Travers tapota l'épaule de Grümman comme un professeur condescendant celle de son élève, et Stan Detroit secoua la tête.

-Quel con! Lâcha-t-il une fois que la porte se soit refermée derrière Travers.

-Il l'est sans-doute un peu, mais il n'est pas méchant. On s'y habitue, tu verras.

-Je ne sais pas comment vous faites...

-Sans me mettre martel en tête pour rien.

Grümman gratta son épaisse barbe rousse d'une de ses mains larges comme des battoirs, puis observa la figure honnête, avide d'apprendre de Stan Detroit. A tout juste vingt ans, le gosse faisait un apprenti plus que potable, qui apprenait vite et mettait du cœur à l'ouvrage. Il avait encore tendance à vouloir effectuer les choses plus vite que la musique, mais il aurait tout le temps de se calmer. Et puis cette grande asperge maigre et dégingandée s'en sortait bien.
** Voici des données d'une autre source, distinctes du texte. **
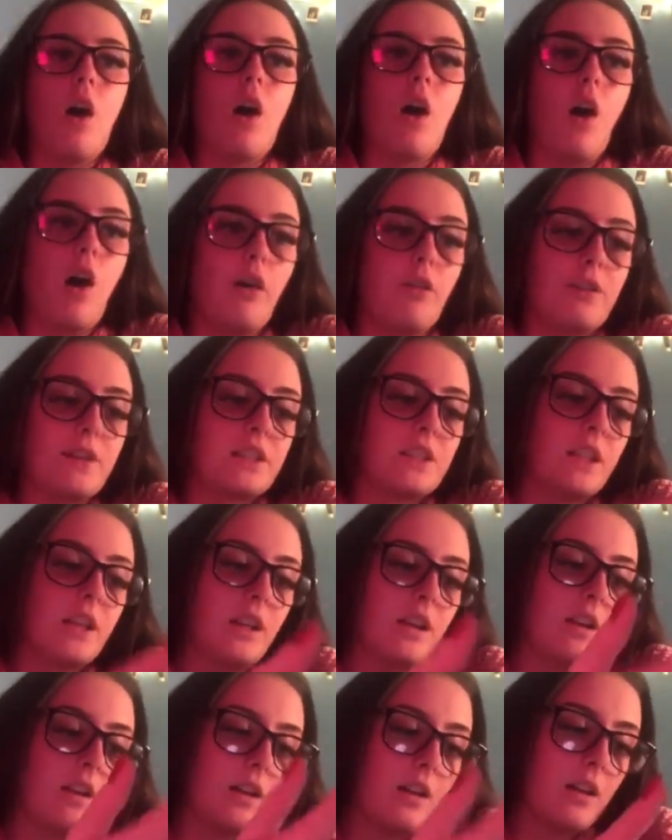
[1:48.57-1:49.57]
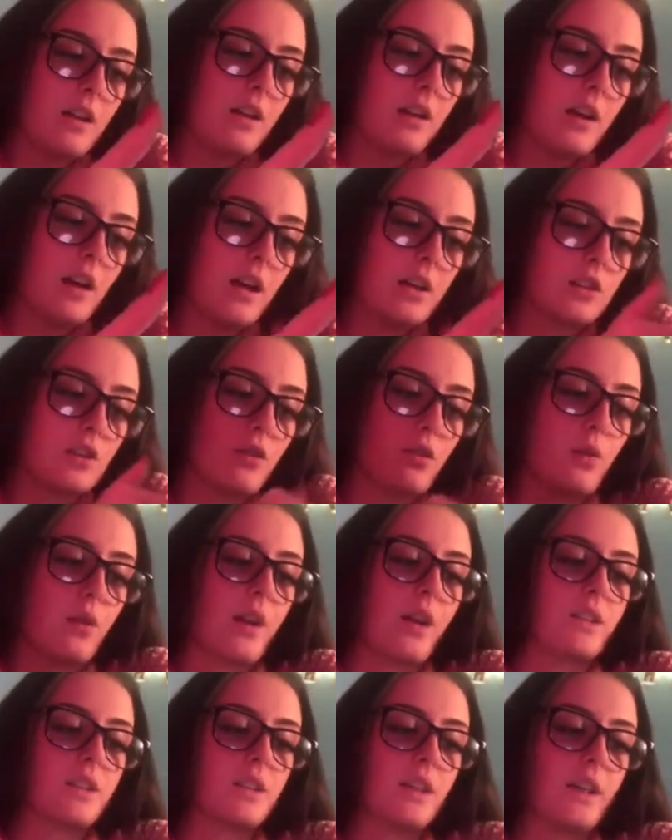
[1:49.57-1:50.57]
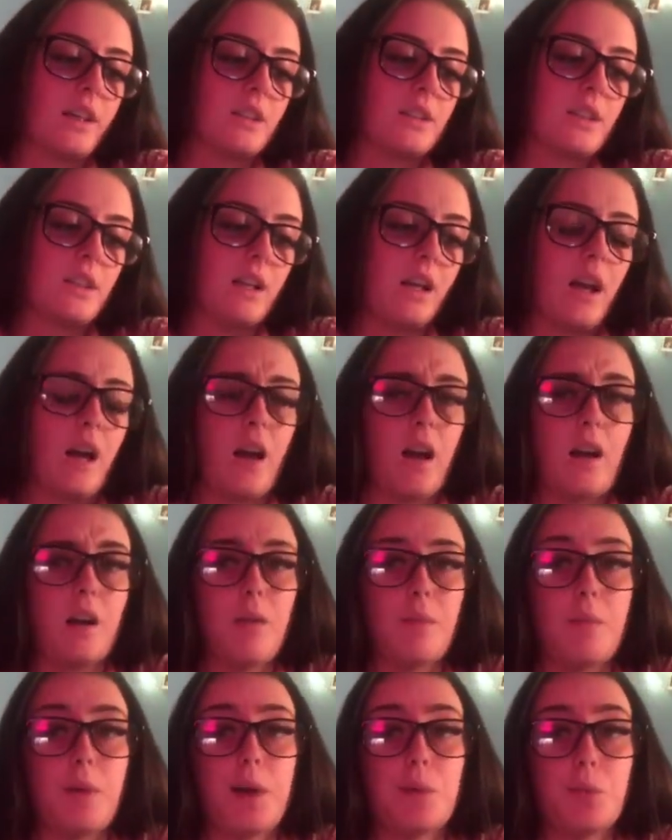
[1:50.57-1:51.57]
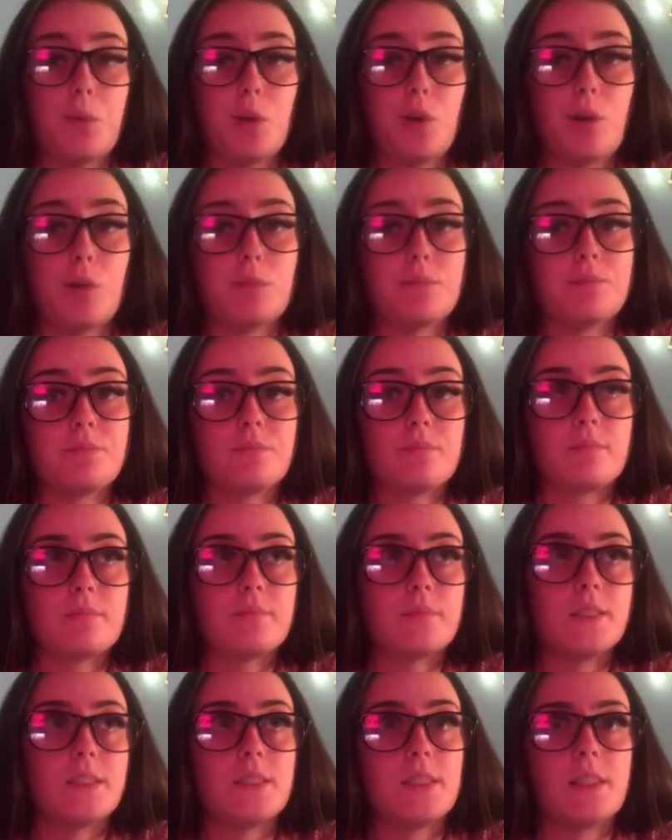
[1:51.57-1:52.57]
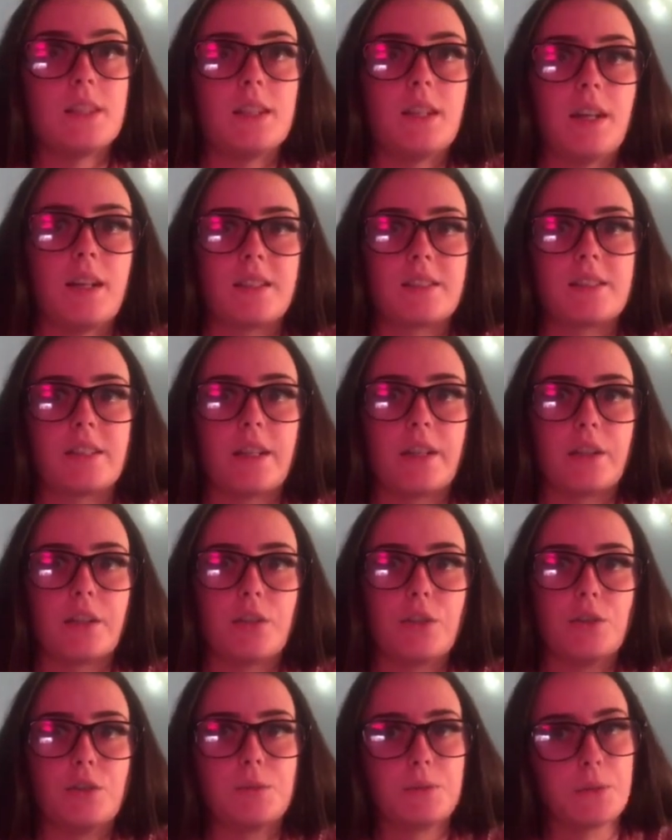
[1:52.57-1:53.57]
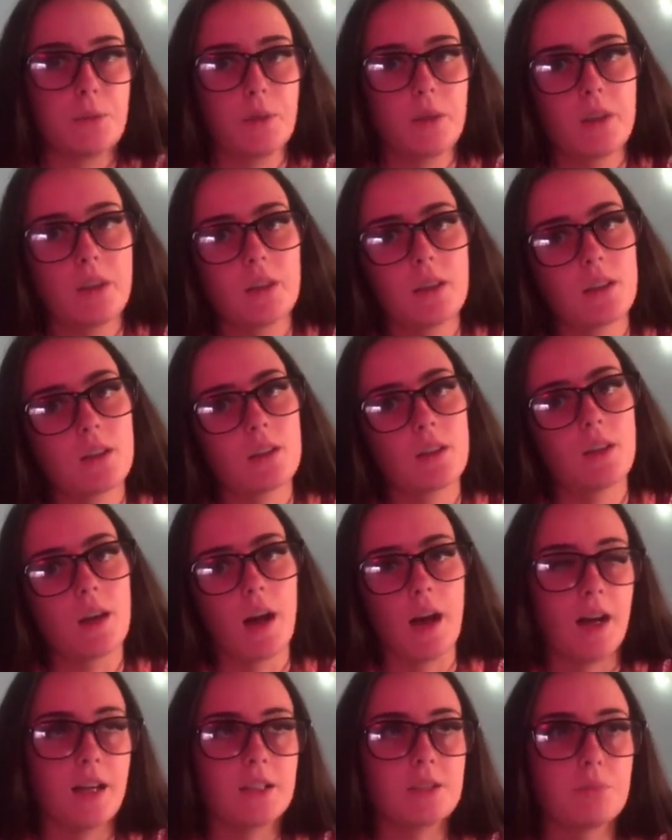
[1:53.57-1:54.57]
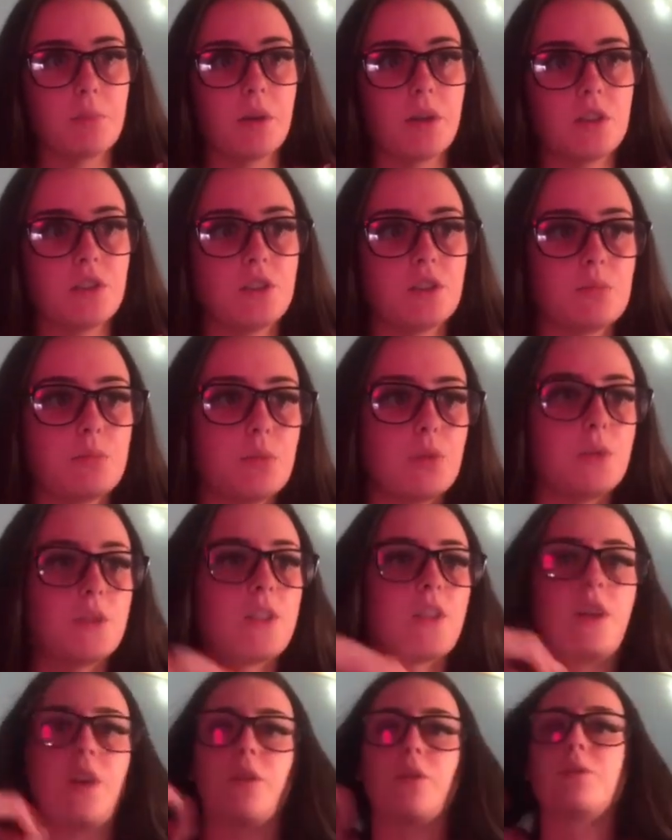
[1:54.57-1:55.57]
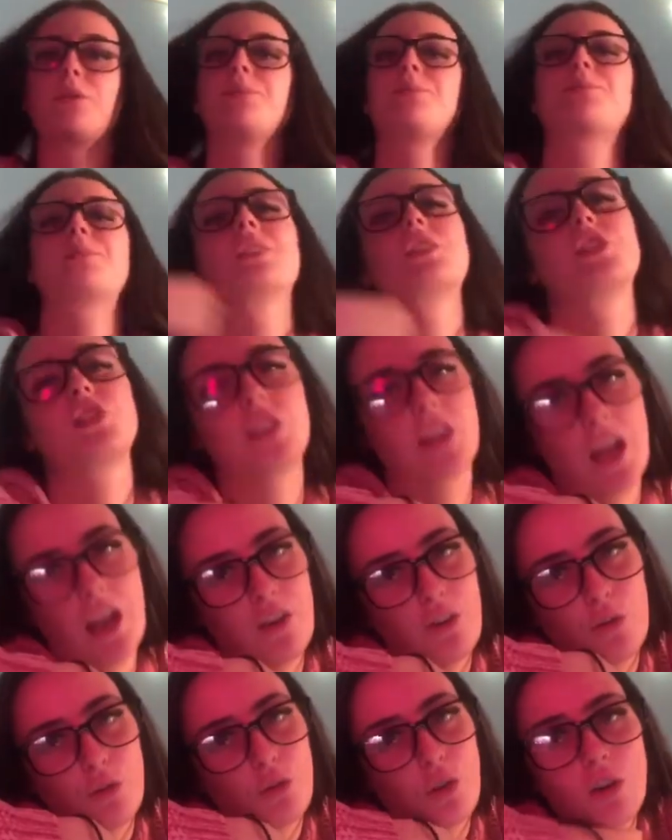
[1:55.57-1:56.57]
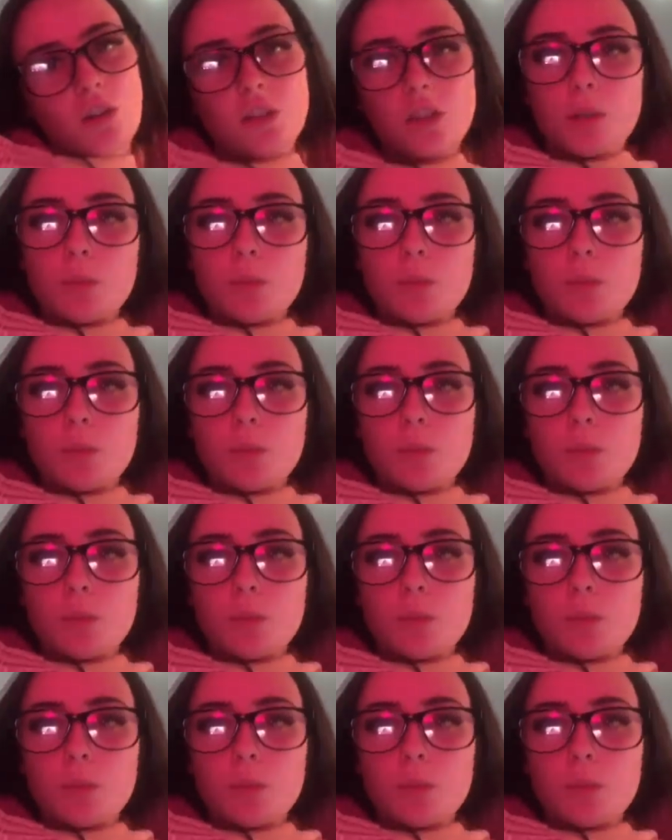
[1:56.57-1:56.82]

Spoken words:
Obviously I suffer with anxiety, and my mom has diagnosed me with Asperger's, but you know, she ain't no doctor.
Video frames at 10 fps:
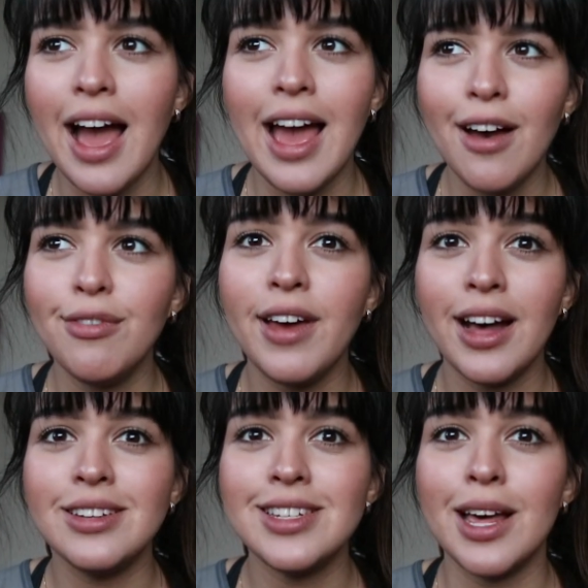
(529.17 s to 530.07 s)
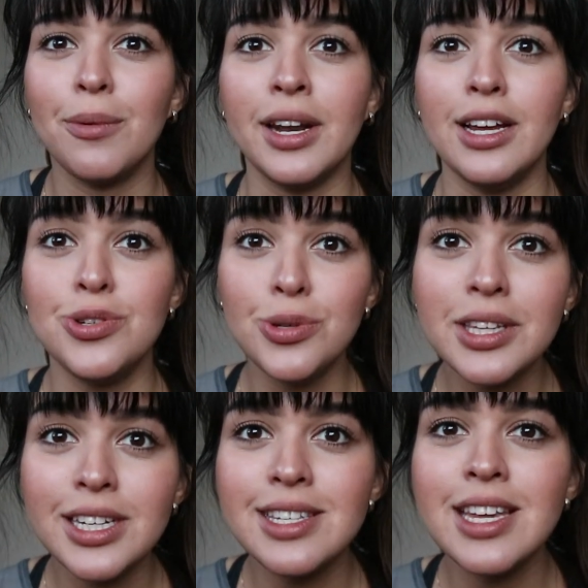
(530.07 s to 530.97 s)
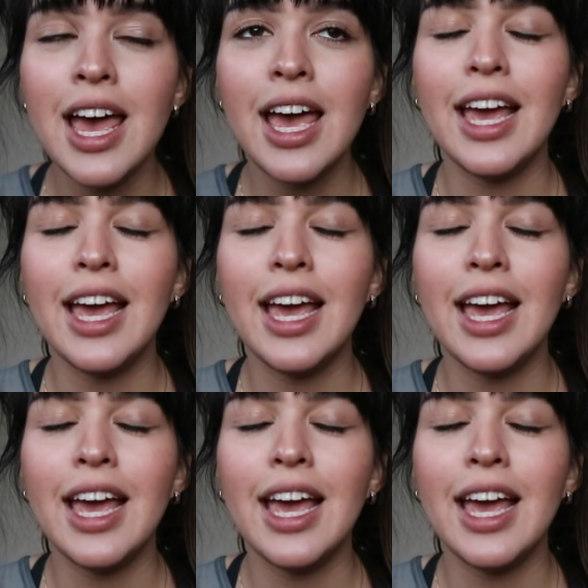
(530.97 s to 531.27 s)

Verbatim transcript: I have found that when I do this,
-Allez petit, fais nous démarrer, il est temps de partir !

Le visage de Stan s'illumina, et ses mains volèrent au-dessus du tableau de bord sous la surveillance bienveillante de Grümman. Enfin, la valse des interrupteurs s'arrêta, le jeune homme vérifia soigneusement toutes les indications une dernière fois, puis tira un gros levier.

-C'est parti !

Lentement d'abord, puis de plus en plus vite, un grondement sourd se mit à faire vibrer l'intégralité du train, et une épaisse vapeur monta des roues qui commençaient à crisser sur le rail, comme impatientes de s'élancer enfin en avant. Une sirène assourdissante se fit entendre sur le quai de la Grande Gare et, enfin, toutes ces tonnes d'acier et d'alliages divers se mit à avancer au rythme grondant des systèmes de pistons. Plus loin, en avant, maintenant que tout le personnel avait quitté le secteur, une lourde cloison était relevée à l'aide d'un puissant mécanisme, dévoilant dans le mur une entrée béante où les rails continuaient et qui mènerait, de plus en plus vite, le train rugissant vers la surface. Le voyage venait de commencer pour de bon.